Before working at UK Finance he worked on financial sector and data protection law reforms at the British Bankers’ Association, New Zealand Bankers’ Association and for the New Zealand government.

About Ansgar Keone

Ernst & Young LLP

Dr. Ansgar Koene is Global AI Ethics and Regulatory Leader at EY (Ernst & Young) where he supports the AI Lab’s Policy activities on Trusted AI. He is also a Senior Research Fellow at the Horizon Digital Economy Research institute (University of Nottingham) where he contributes to the policy impact and public engagement activities of the institute and the ReEnTrust and UnBias projects. As part of this work Ansgar has provided evidence to parliamentary inquiries, co-authored a report on Bias in Algorithmic Decision-Making for the Centre for Data Ethics and Innovation, and was lead author of a Science Technology Options Assessment report for the European Parliament on “a Governance Framework for Algorithmic Accountability and Transparency.”

Ansgar chairs the IEEE P7003 Standard for Algorithmic Bias Considerations working group, was the Bias Focus Group leader for the IEEE Ethics Certification Program for Autonomous and Intelligent Systems (ECPAIS), and participates in the IEEE standards P2089 “Age Appropriate Digital Services Framework” and IEEE P2863 “Governance of AI”. Other standards development work includes participation in the ISO/IEC JTC1 SC42 Artificial Intelligence activities and the CEN-Cenelec Focus Group for AI.

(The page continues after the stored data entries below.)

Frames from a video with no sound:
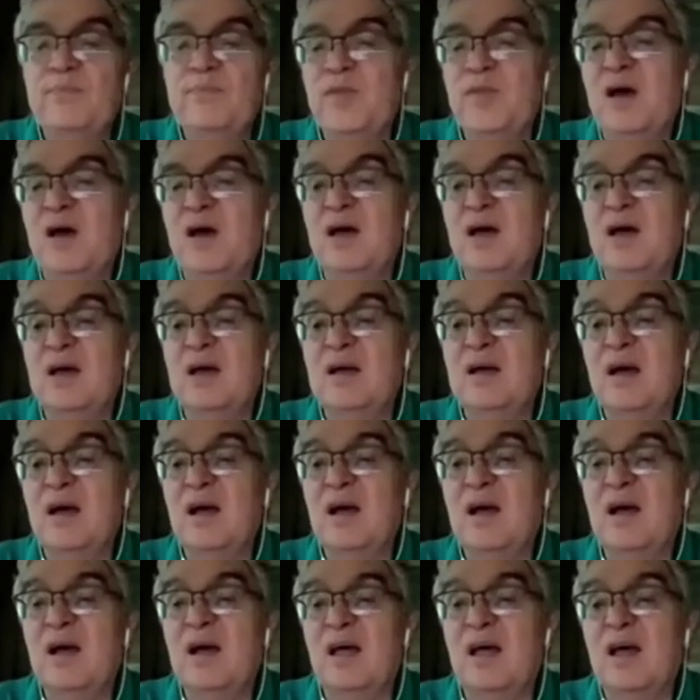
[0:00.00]
the Summer
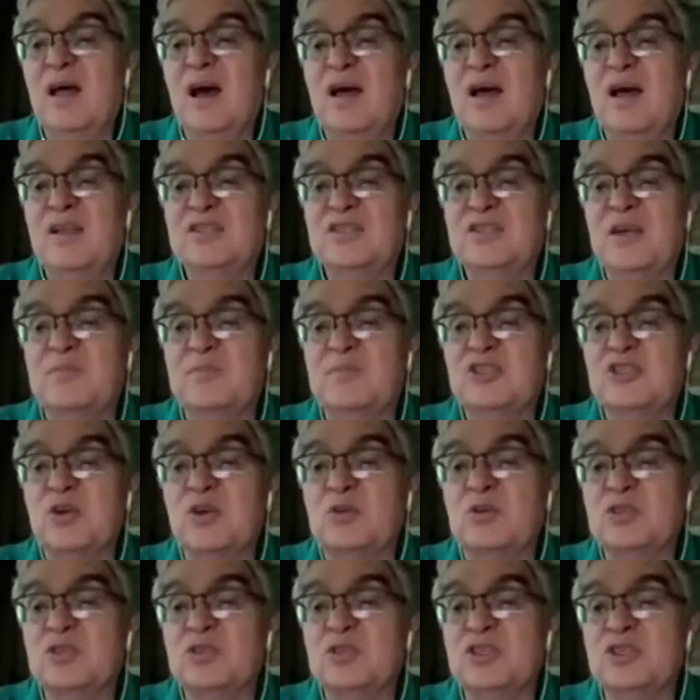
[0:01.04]
Solstice
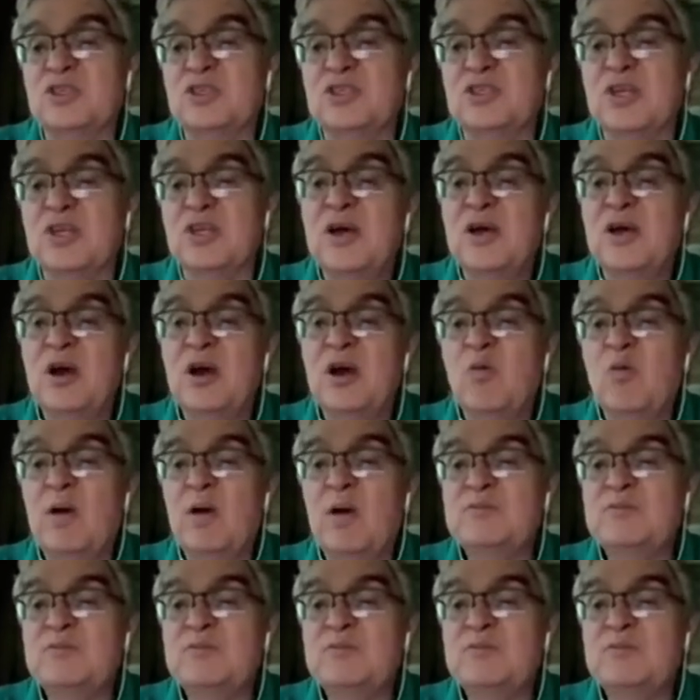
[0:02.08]
website. You'll find it.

He is a trustee for the 5Rgiths foundation for the Rights of Young People Online and is part of the 5Rights Digital Futures Committee.

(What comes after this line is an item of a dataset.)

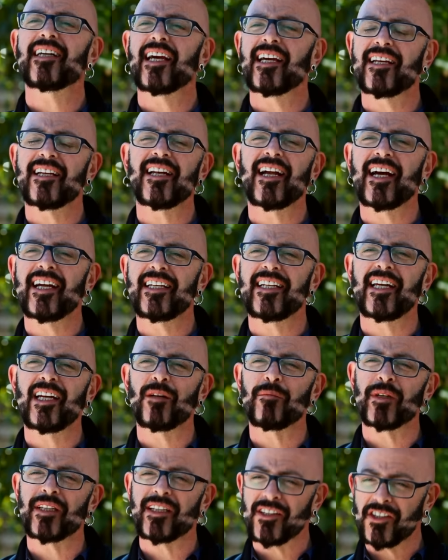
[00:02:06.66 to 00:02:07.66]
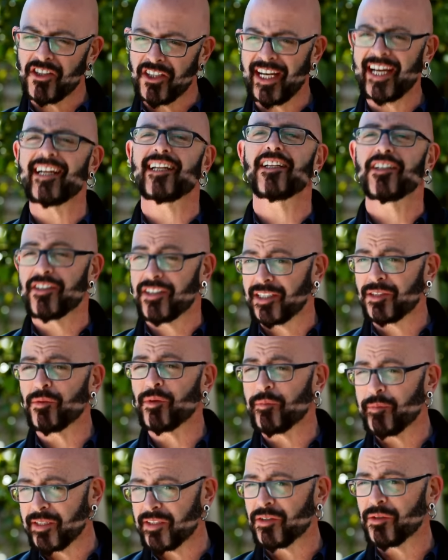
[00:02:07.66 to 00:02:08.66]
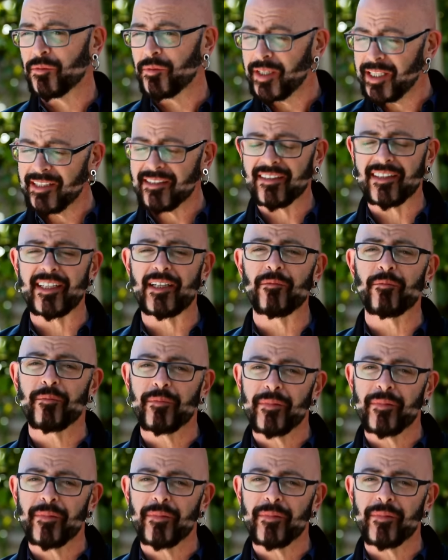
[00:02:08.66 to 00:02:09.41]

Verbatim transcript: to get an idea about the challenges with Mr. Weasley,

Ansgar has a multi-disciplinary research background, having worked and published on topics ranging from Policy and Governance of Algorithmic Systems (AI), data-privacy, AI Ethics, AI Standards, bio-inspired Robotics, AI and Computational Neuroscience to experimental Human Behaviour/Perception studies. He holds an MSc in Electrical Engineering and a PhD in Computational Neuroscience.